**Exercise prompt:** Give each line of the records again exactly and omit every picture.

[[ Data excerpts, beginning ]]

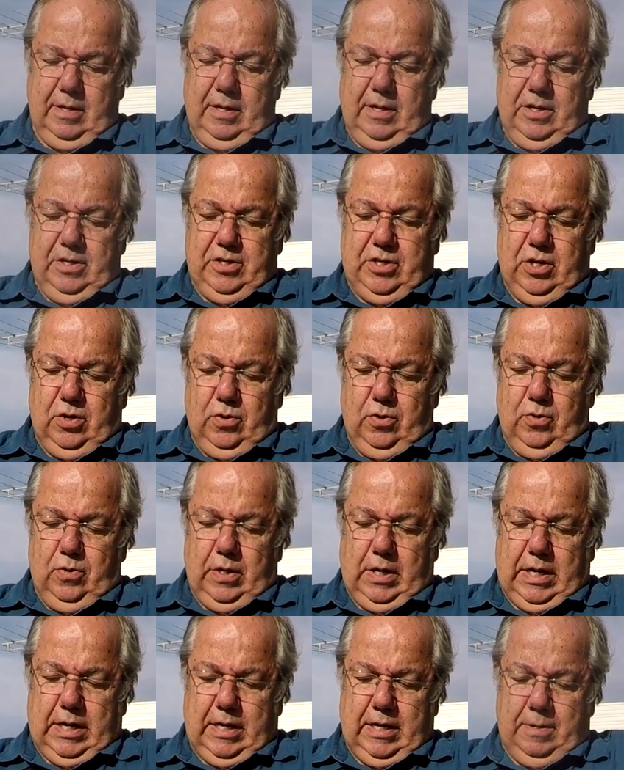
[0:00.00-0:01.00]

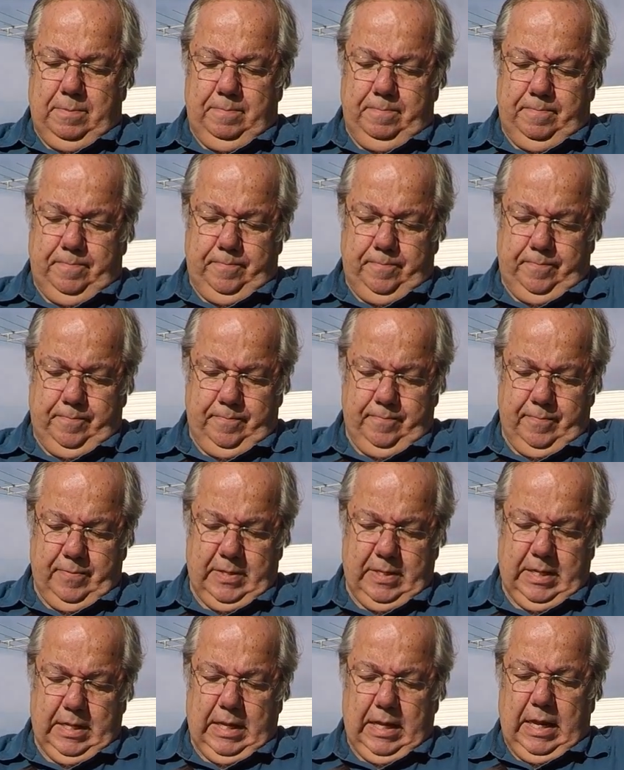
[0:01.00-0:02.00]
So,
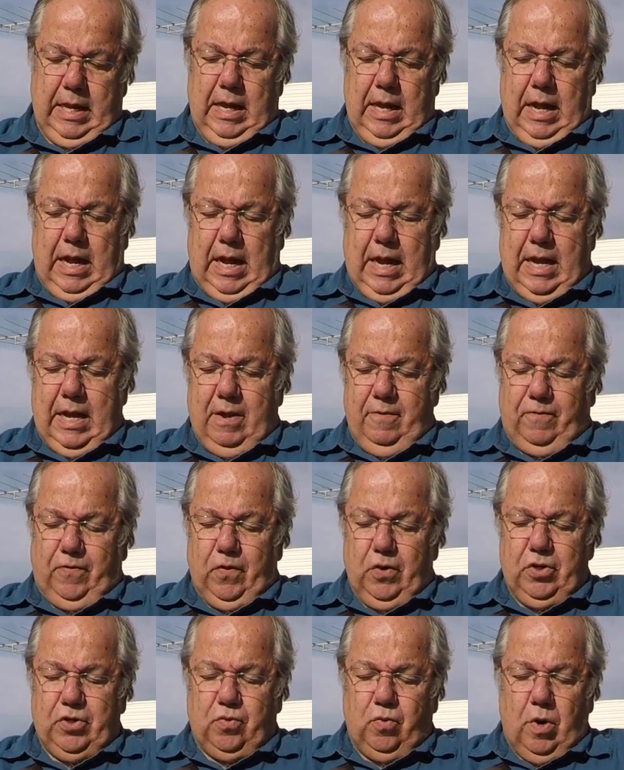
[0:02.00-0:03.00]
I
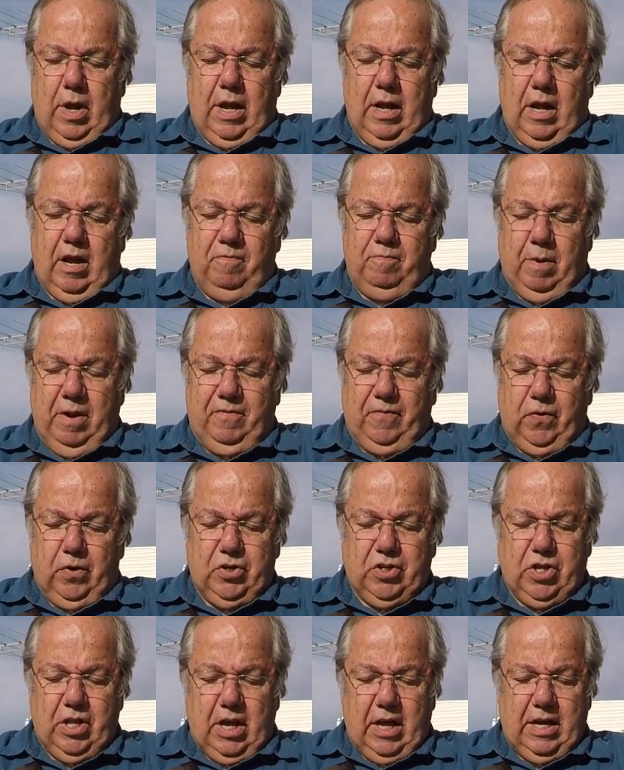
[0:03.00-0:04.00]
first right off, my
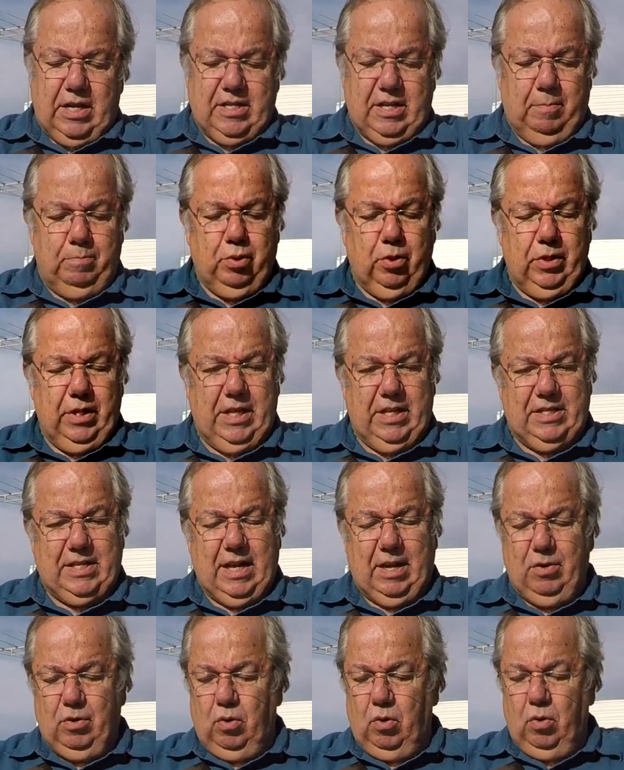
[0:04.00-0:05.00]
first thought as I'm pulling this
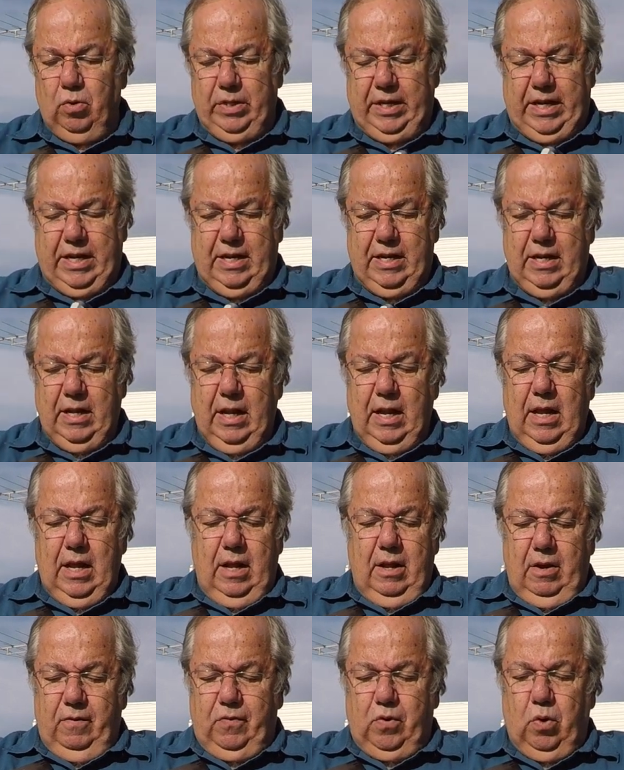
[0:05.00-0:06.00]
out and holding it,
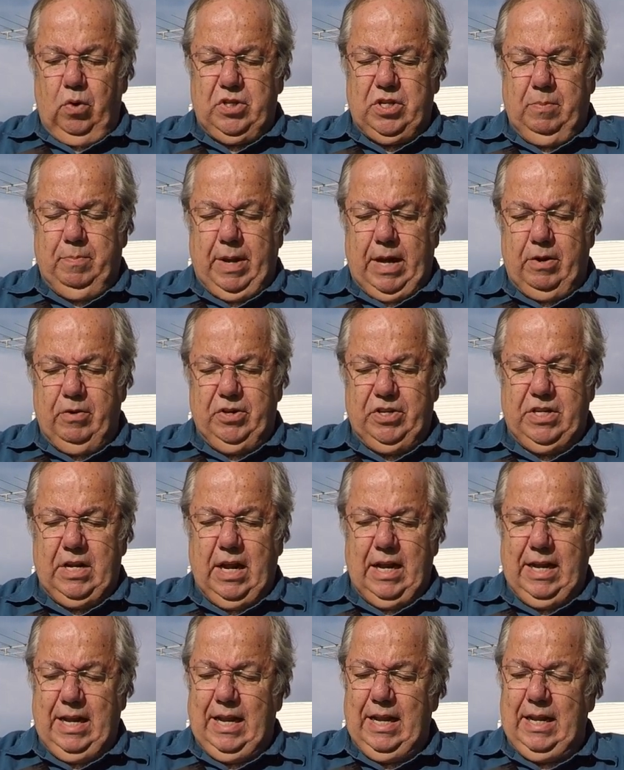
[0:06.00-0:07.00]
of course the battery's
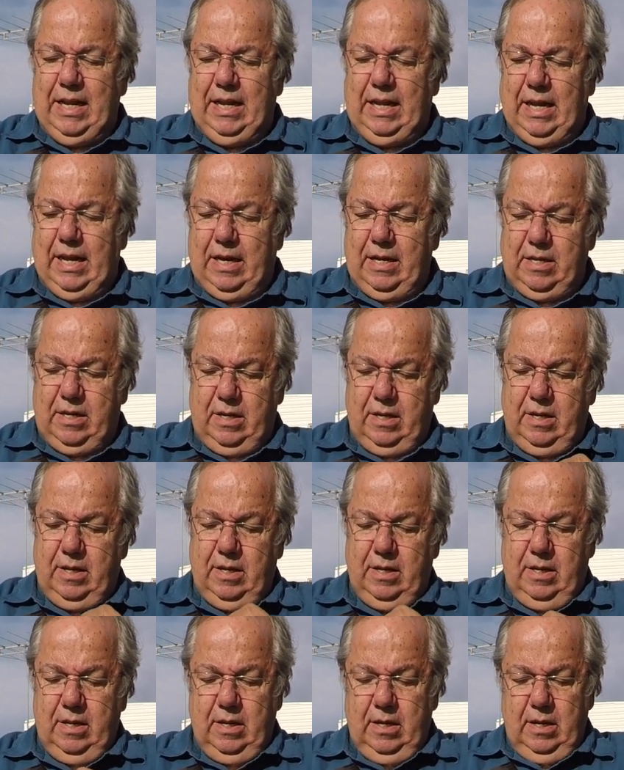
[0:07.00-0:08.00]
not in it yet,
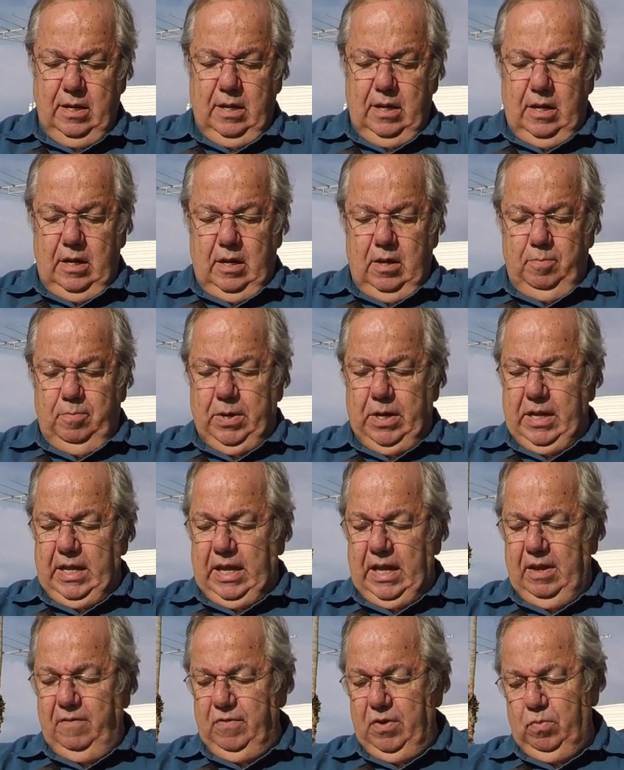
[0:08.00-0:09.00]
but
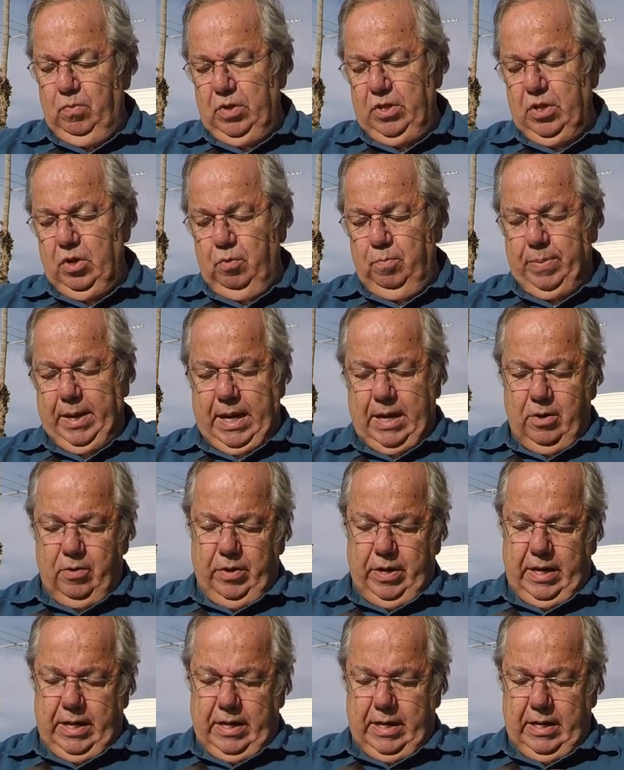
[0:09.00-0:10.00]
even with no
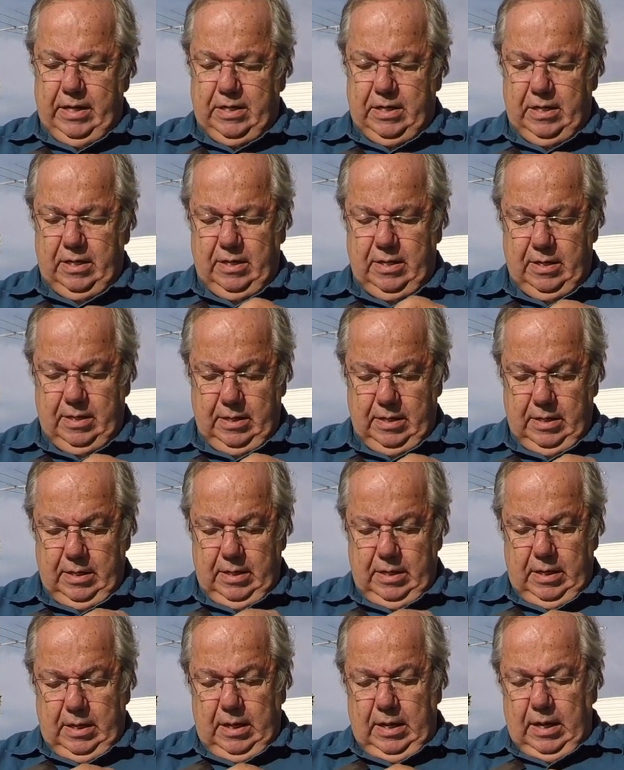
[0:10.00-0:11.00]
battery in it,
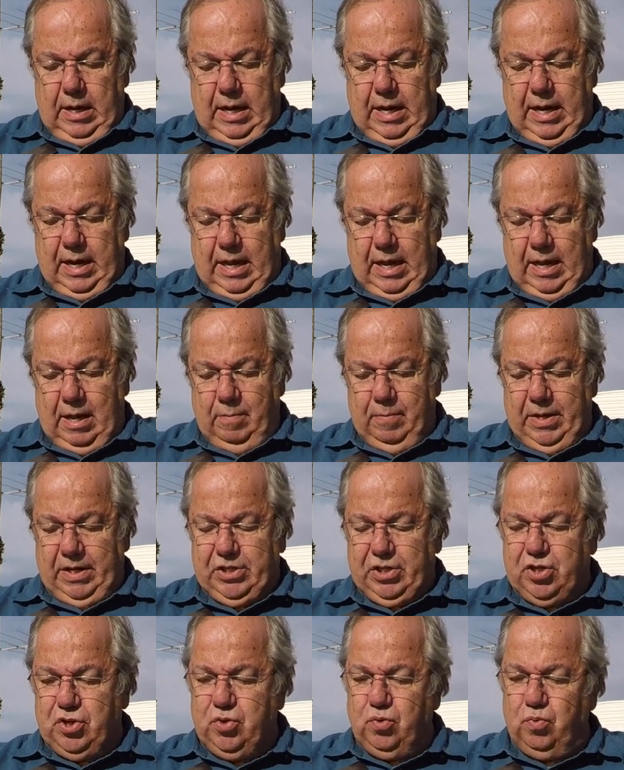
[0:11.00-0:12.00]
I am
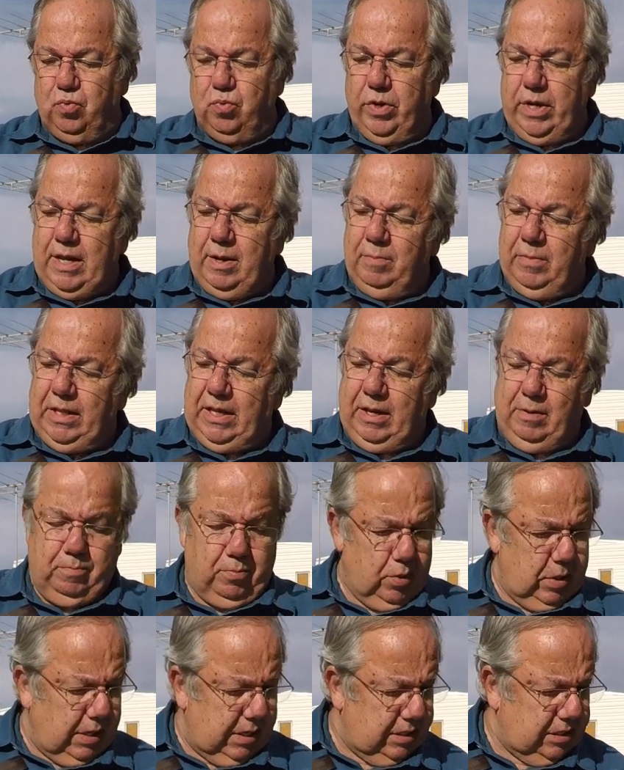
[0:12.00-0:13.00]
extremely
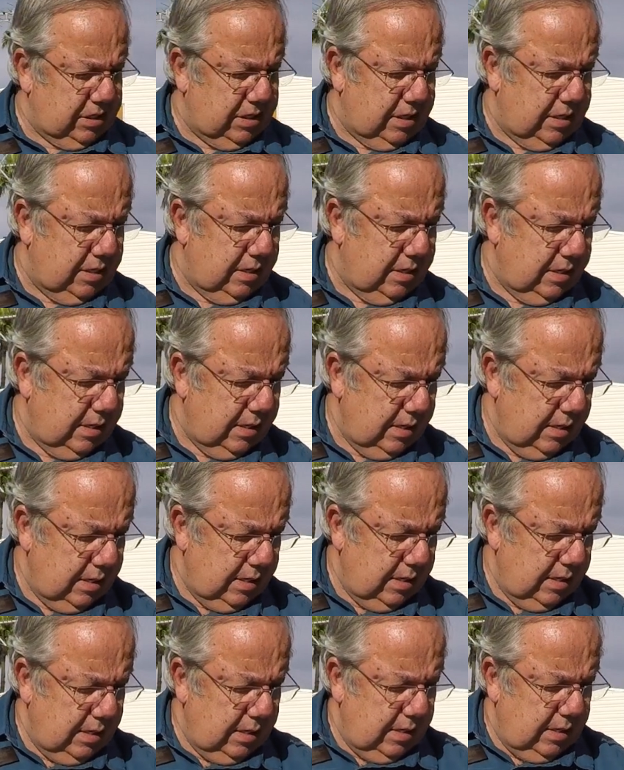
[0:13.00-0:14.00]
impressed
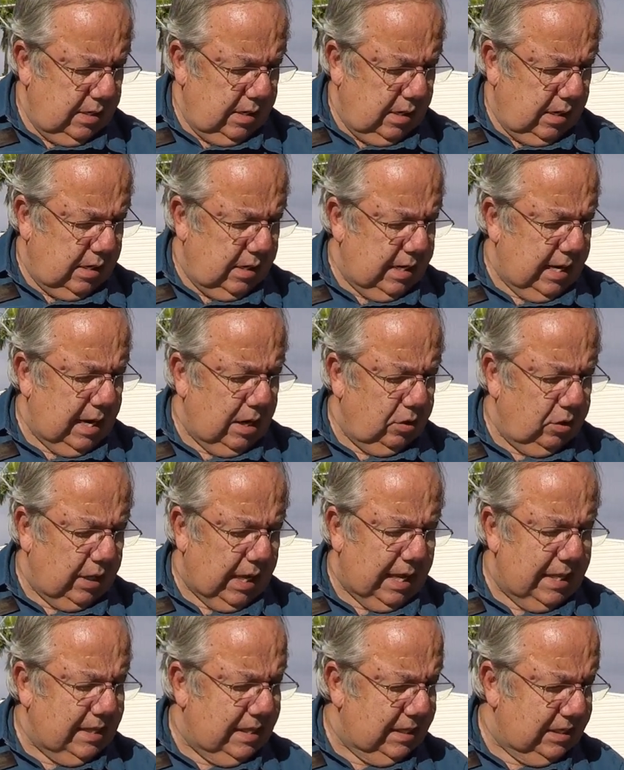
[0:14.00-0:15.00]
on how
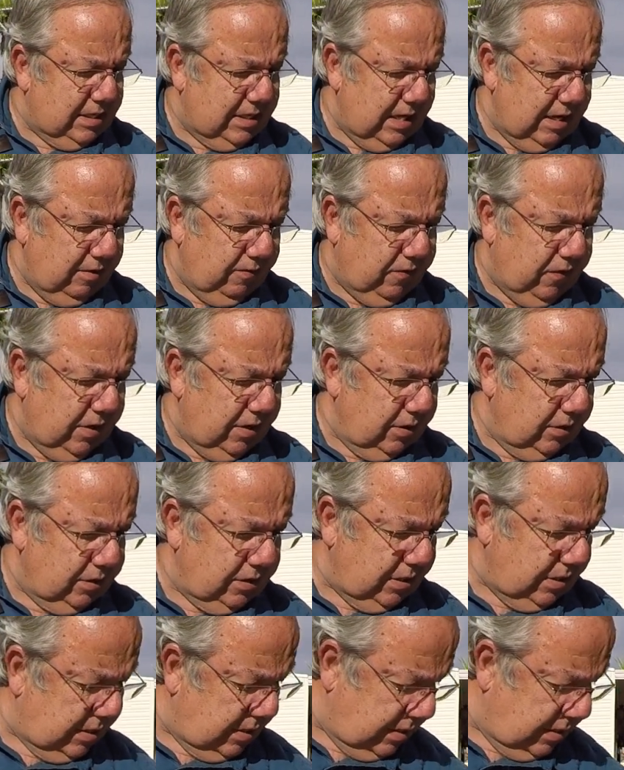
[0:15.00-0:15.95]
light this thing feels.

[[ Data excerpts, end ]]

**Response to the exercise:**
[0:00.00-0:01.00]

[0:01.00-0:02.00]
So,
[0:02.00-0:03.00]
I
[0:03.00-0:04.00]
first right off, my
[0:04.00-0:05.00]
first thought as I'm pulling this
[0:05.00-0:06.00]
out and holding it,
[0:06.00-0:07.00]
of course the battery's
[0:07.00-0:08.00]
not in it yet,
[0:08.00-0:09.00]
but
[0:09.00-0:10.00]
even with no
[0:10.00-0:11.00]
battery in it,
[0:11.00-0:12.00]
I am
[0:12.00-0:13.00]
extremely
[0:13.00-0:14.00]
impressed
[0:14.00-0:15.00]
on how
[0:15.00-0:15.95]
light this thing feels.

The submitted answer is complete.